◆ **Task objective**:
This exercise calls for retyping every line below exactly, with the images omitted.

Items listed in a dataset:
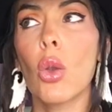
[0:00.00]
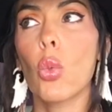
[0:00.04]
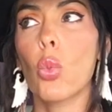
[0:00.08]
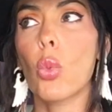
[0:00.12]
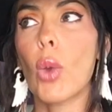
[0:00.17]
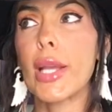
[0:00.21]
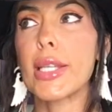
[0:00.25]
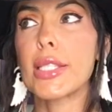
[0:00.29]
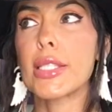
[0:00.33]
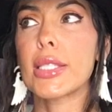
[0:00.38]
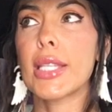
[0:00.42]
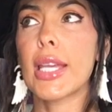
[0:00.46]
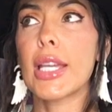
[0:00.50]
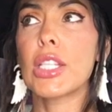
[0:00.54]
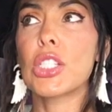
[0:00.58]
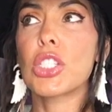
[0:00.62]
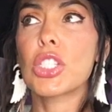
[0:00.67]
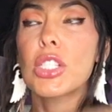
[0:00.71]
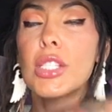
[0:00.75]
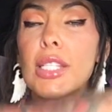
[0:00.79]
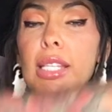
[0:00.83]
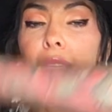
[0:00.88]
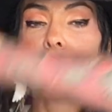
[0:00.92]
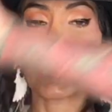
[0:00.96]
white
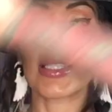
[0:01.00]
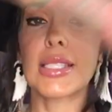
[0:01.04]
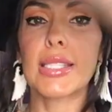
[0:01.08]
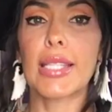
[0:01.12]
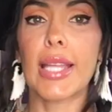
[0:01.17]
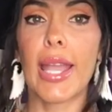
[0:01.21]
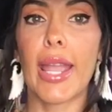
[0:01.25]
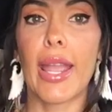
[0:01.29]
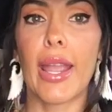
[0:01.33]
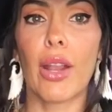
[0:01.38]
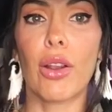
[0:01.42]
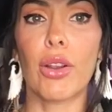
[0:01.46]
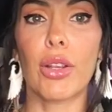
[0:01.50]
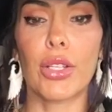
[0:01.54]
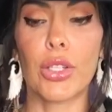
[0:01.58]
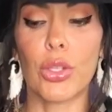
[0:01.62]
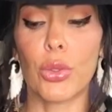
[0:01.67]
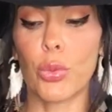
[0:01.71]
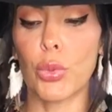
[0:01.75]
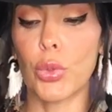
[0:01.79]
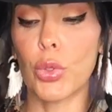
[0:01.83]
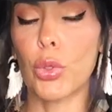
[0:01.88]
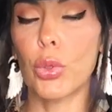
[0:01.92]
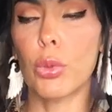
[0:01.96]
sage cleans the air in
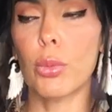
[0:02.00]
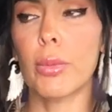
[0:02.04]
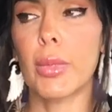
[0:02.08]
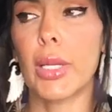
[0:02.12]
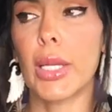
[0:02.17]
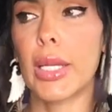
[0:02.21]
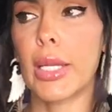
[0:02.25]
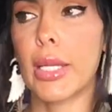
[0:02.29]
your room.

◆ **Finished task**:
[0:00.00]
[0:00.04]
[0:00.08]
[0:00.12]
[0:00.17]
[0:00.21]
[0:00.25]
[0:00.29]
[0:00.33]
[0:00.38]
[0:00.42]
[0:00.46]
[0:00.50]
[0:00.54]
[0:00.58]
[0:00.62]
[0:00.67]
[0:00.71]
[0:00.75]
[0:00.79]
[0:00.83]
[0:00.88]
[0:00.92]
[0:00.96]
white
[0:01.00]
[0:01.04]
[0:01.08]
[0:01.12]
[0:01.17]
[0:01.21]
[0:01.25]
[0:01.29]
[0:01.33]
[0:01.38]
[0:01.42]
[0:01.46]
[0:01.50]
[0:01.54]
[0:01.58]
[0:01.62]
[0:01.67]
[0:01.71]
[0:01.75]
[0:01.79]
[0:01.83]
[0:01.88]
[0:01.92]
[0:01.96]
sage cleans the air in
[0:02.00]
[0:02.04]
[0:02.08]
[0:02.12]
[0:02.17]
[0:02.21]
[0:02.25]
[0:02.29]
your room.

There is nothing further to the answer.